Bhineka
Tunggal Ika. Kalimat sakti ini telah diajarkan oleh Bapak Ibu guru kita semasa
menduduki bangku SD. Banyak yang mengaku telah memahami arti sesungguhnya dari
kalimat tersebut. Akan tetapi benarkah demikian? Sudahkah kalimat itu menjadi
satu dengan darah dan daging kita sebagai seorang warga negara Indonesia? Rasanya perlu bila kita meninjau ulang prilaku
kita beberapa tahun belakangan ini.
Tindakan
anarkis yang dilakukan oleh oknum masyarakat terhadap jamaah Ahmadiyah menjadi
catatan tersendiri betapa Indonesia yang sejak dulu mensemboyani Bhineka
Tunggal Ika pun masih terbata dalam memaknai keberagaman dan toleransi itu
sendiri. Keberagaman masih dimaknai dalam perkataan saja. Bahwa setiap orang
Papua yang berkulit hitam tetap adalah warga negara Indonesia, bahwa setiap
pemeluk agama Kong Hu Chu juga adalah orang Indonesia, bahwa setiap mereka yang
minoritas tetap adalah saudara sebangsa kita yang harus tetap dihormati dan
berhak atas hak yang sama yang dirasakan oleh mayoritas. Akan tetapi,
praktiknya masih sungguh jauh dari hal tersebut.

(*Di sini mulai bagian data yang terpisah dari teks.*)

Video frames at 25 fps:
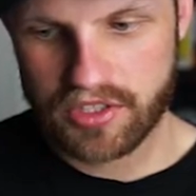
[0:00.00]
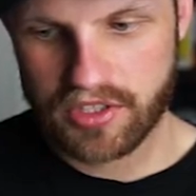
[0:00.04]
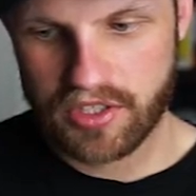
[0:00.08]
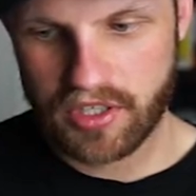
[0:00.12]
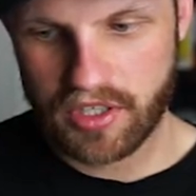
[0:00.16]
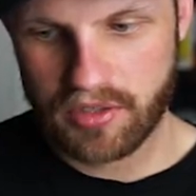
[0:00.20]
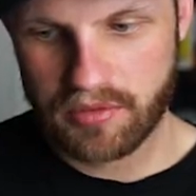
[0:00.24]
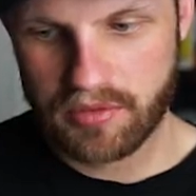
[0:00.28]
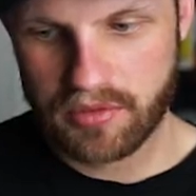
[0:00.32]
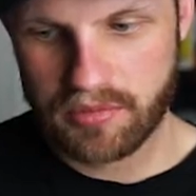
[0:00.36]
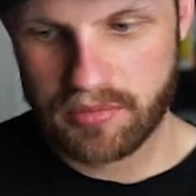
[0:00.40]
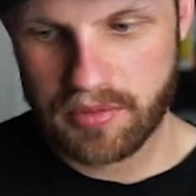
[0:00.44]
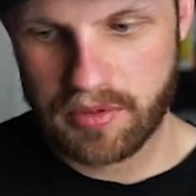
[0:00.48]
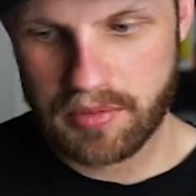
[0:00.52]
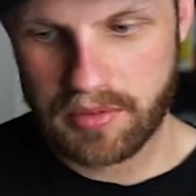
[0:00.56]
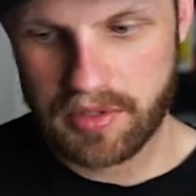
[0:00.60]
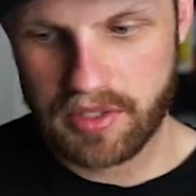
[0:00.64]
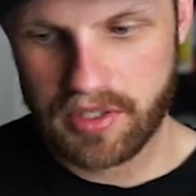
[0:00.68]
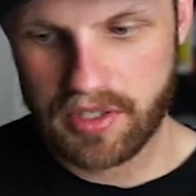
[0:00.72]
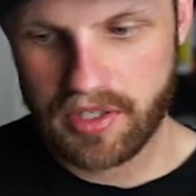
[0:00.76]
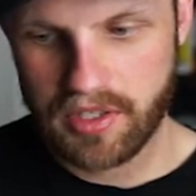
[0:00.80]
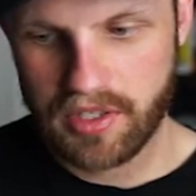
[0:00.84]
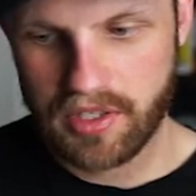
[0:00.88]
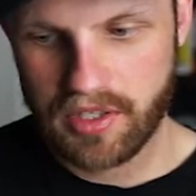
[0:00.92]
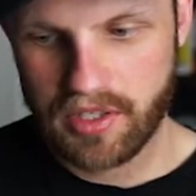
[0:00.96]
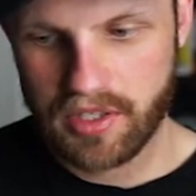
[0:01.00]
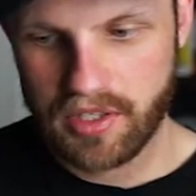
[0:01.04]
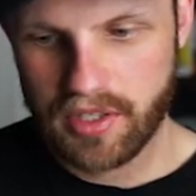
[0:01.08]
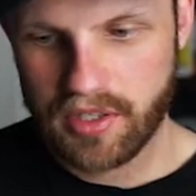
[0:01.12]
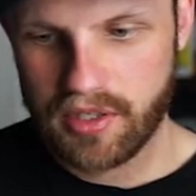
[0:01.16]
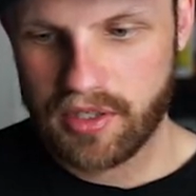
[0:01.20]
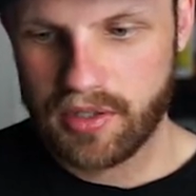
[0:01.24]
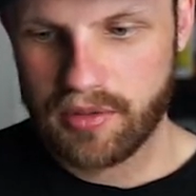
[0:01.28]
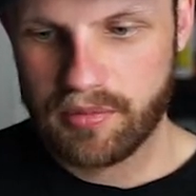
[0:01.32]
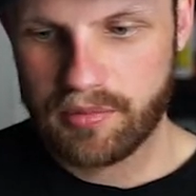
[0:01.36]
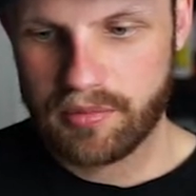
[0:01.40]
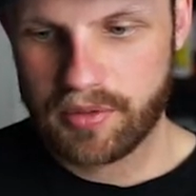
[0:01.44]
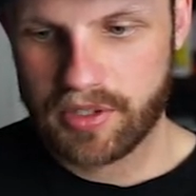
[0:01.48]
so I want to maybe
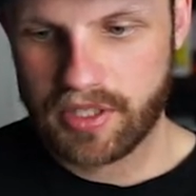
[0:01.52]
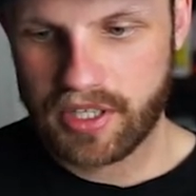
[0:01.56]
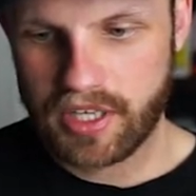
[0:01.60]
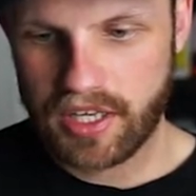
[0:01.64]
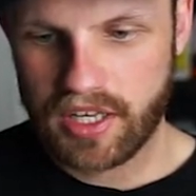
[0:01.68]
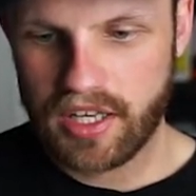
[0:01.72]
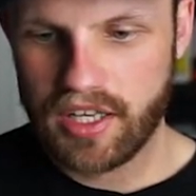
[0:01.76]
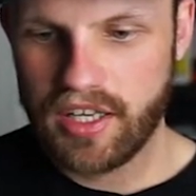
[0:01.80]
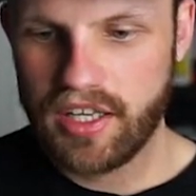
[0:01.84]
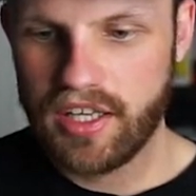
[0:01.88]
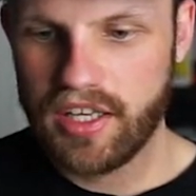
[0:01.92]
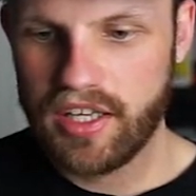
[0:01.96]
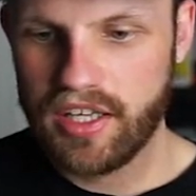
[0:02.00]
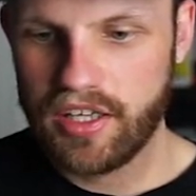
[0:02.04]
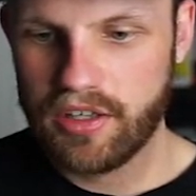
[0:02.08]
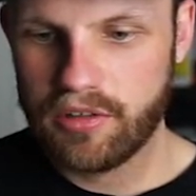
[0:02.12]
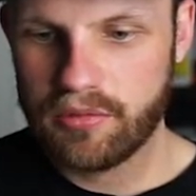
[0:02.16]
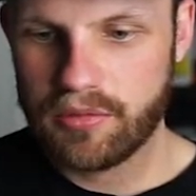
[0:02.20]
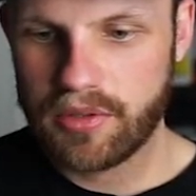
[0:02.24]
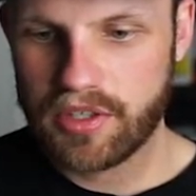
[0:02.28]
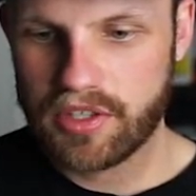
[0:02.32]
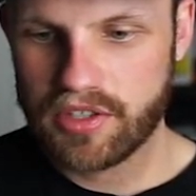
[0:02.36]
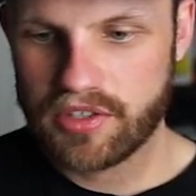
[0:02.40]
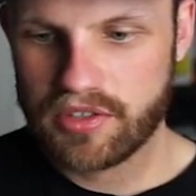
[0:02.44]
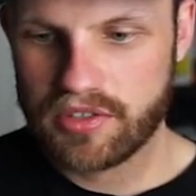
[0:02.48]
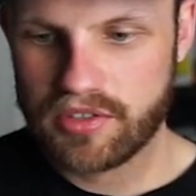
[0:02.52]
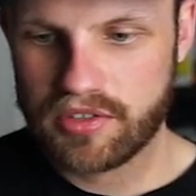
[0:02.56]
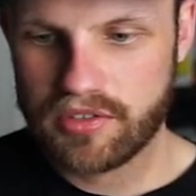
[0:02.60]
bring that a little bit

Saya teringat pengalaman pribadi yang harus membawa saya
kembali ke masa-masa SMA di Kota Sumbawa. Di kalangan remaja Sumbawa, remaja
lain yang memiliki aksen Sasak (suku di pulau Lombok) masih sering menjadi
bahan ejekan. Mengetahui bahwa seorang wanita atau pria merupakan seorang Suku
Sasak saja sudah cukup menjadi alasan bagi seseorang untuk tidak menjadikan ia
sebagai pacar - yang bagi remaja sangat besar artinya. Namun tidak demikian
halnya bila seorang remaja yang tinggal di Sumbawa memiliki aksen jawa yang
sangat kental. Hal tersebut tidak akan dipandang aneh oleh yang lainnya
melainkan justru diangggap keren karena merasa seperti bergaul dengan para
artis yang sering muncul di TV.
Kondisi
tersebut tentunya sudah bukan hal asing lagi di daerah manapun di luar Sumbawa.

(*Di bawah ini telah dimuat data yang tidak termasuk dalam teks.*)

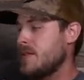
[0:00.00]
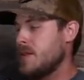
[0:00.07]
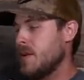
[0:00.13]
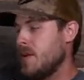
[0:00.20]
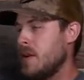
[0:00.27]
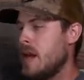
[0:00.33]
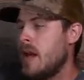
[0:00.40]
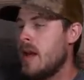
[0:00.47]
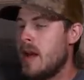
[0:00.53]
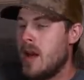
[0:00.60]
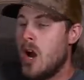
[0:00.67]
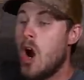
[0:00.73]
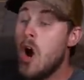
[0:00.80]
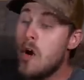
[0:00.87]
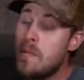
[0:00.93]
so
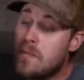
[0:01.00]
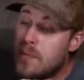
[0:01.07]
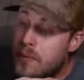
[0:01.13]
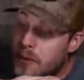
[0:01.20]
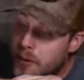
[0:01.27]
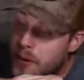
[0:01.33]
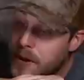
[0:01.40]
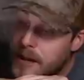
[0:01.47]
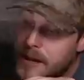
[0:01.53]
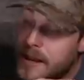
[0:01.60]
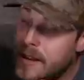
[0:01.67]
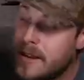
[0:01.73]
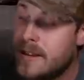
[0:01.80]
hopefully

Yang mayoritas menganggap diri lebih baik dari mereka yang minoritas. Hal ini
juga terlihat dari sikap anarkis yang kerap dilakukan ormas Front Pembela Islam
(FPI) ketika menjelang dan selama bulan Ramadhan. FPI dengan angkuhnya merazia
tempat-tempat karaoke, klub-klub malam, dan warung-warung yang berjualan di
siang hari. Orang-orang Islam yang tidak berpuasa pun dengan serta-merta
diadili melalui pengadilannya sendiri yakni pemukulan langsung di tempat.
Mayoritas
pada umumnya akan menganggap bahwa minoritas itu salah. Menjadi berbeda
seringkali tak direstui. Kebenaran seakan-akan hanya menjadi milik salah satu
golongan saja. Islam misalnya, ditafsirkan berbeda oleh beberapa ormas. Dan
parahnya masing-masing ormas tersebut merasa dirinyalah yang paling benar.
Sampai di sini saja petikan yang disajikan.